Aim of the exercise. Your task is to restate the listing word for word without the pictures.

Input for this task.
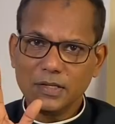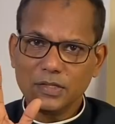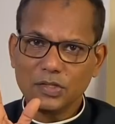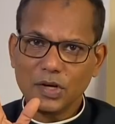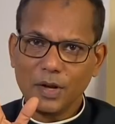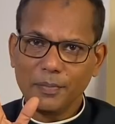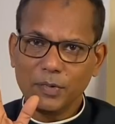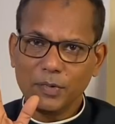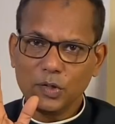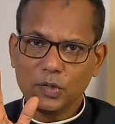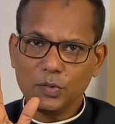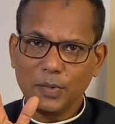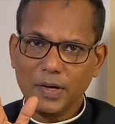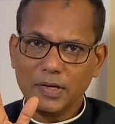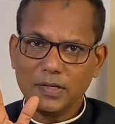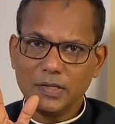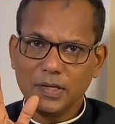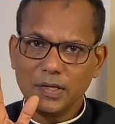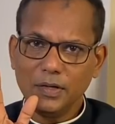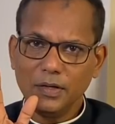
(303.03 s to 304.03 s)
chapter
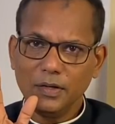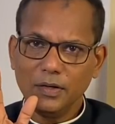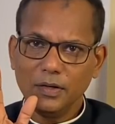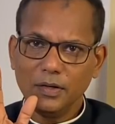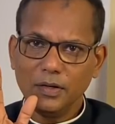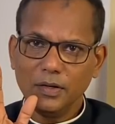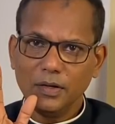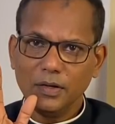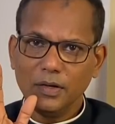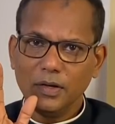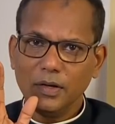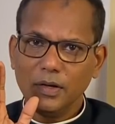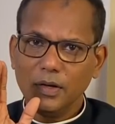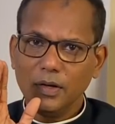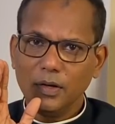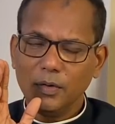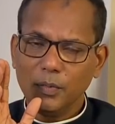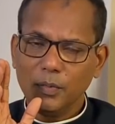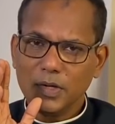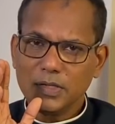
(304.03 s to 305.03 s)
20,
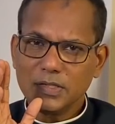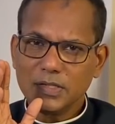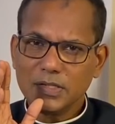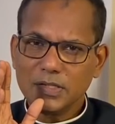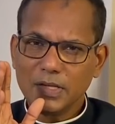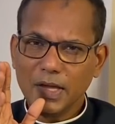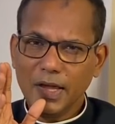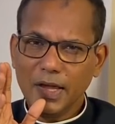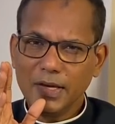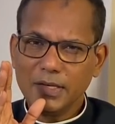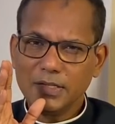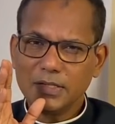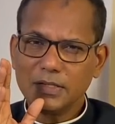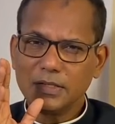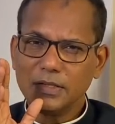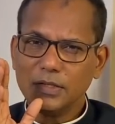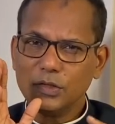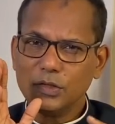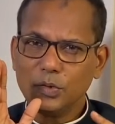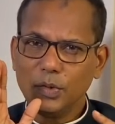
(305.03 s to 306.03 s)
verses 8
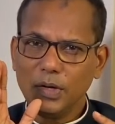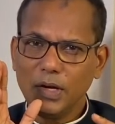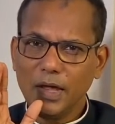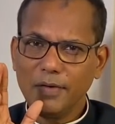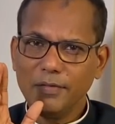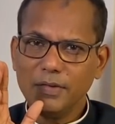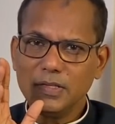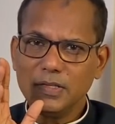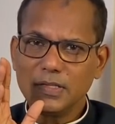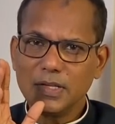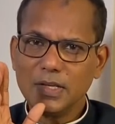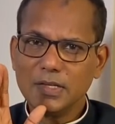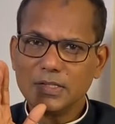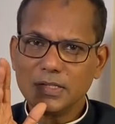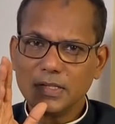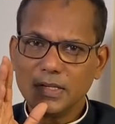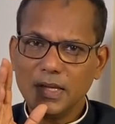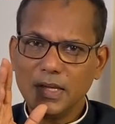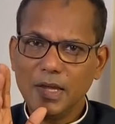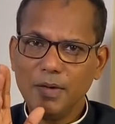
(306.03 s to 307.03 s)
to 11 says,
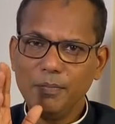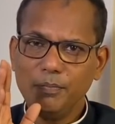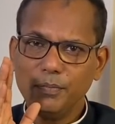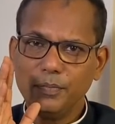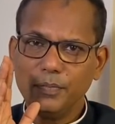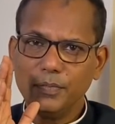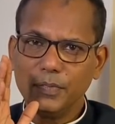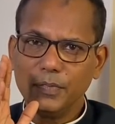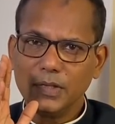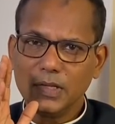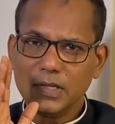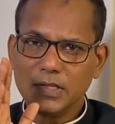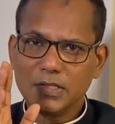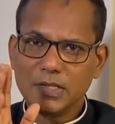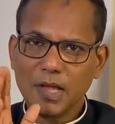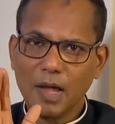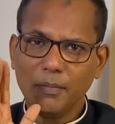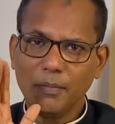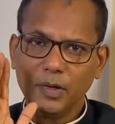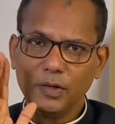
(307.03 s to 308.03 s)
Keep the
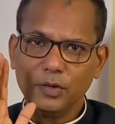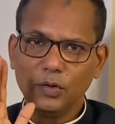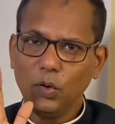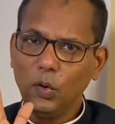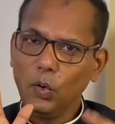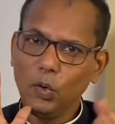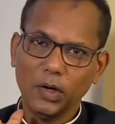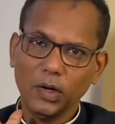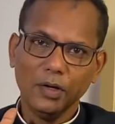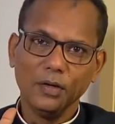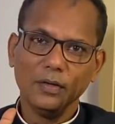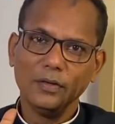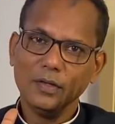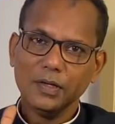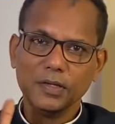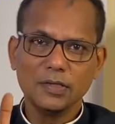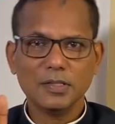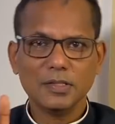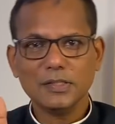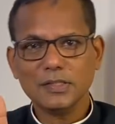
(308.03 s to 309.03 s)
Sabbath holy.
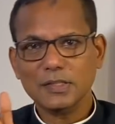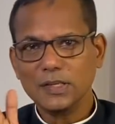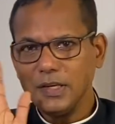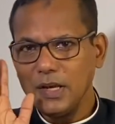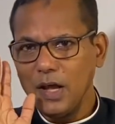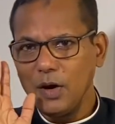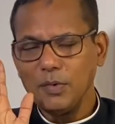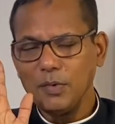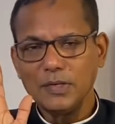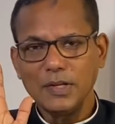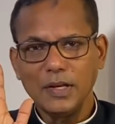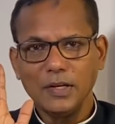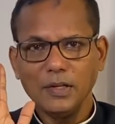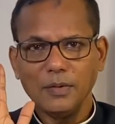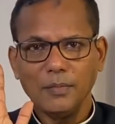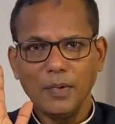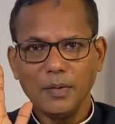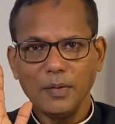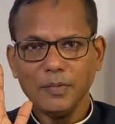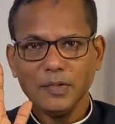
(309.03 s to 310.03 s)
This is in our Ten
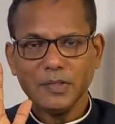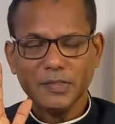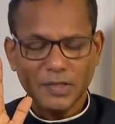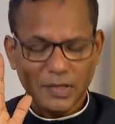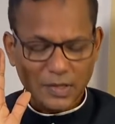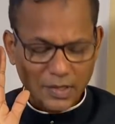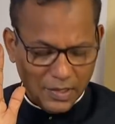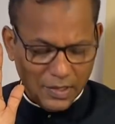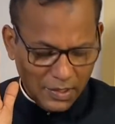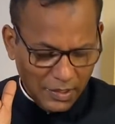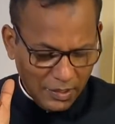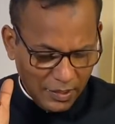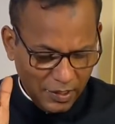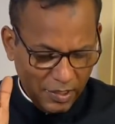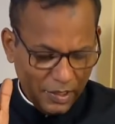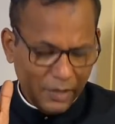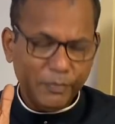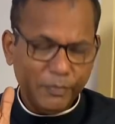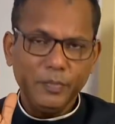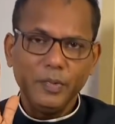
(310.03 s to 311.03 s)
Commandments.
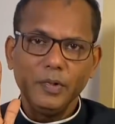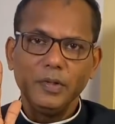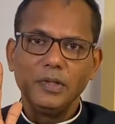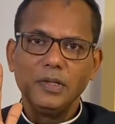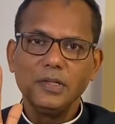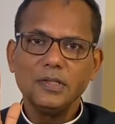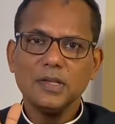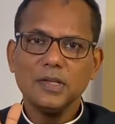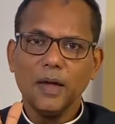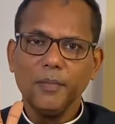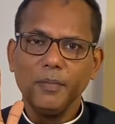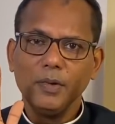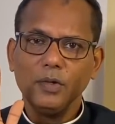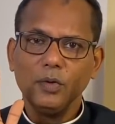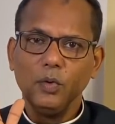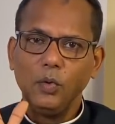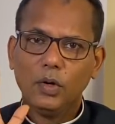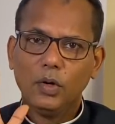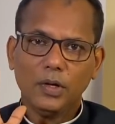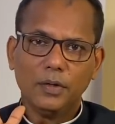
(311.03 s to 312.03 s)
Keep the Sabbath
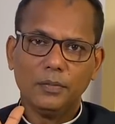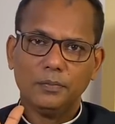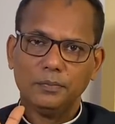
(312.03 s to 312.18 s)
holy.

Solved problem.
(303.03 s to 304.03 s)
chapter
(304.03 s to 305.03 s)
20,
(305.03 s to 306.03 s)
verses 8
(306.03 s to 307.03 s)
to 11 says,
(307.03 s to 308.03 s)
Keep the
(308.03 s to 309.03 s)
Sabbath holy.
(309.03 s to 310.03 s)
This is in our Ten
(310.03 s to 311.03 s)
Commandments.
(311.03 s to 312.03 s)
Keep the Sabbath
(312.03 s to 312.18 s)
holy.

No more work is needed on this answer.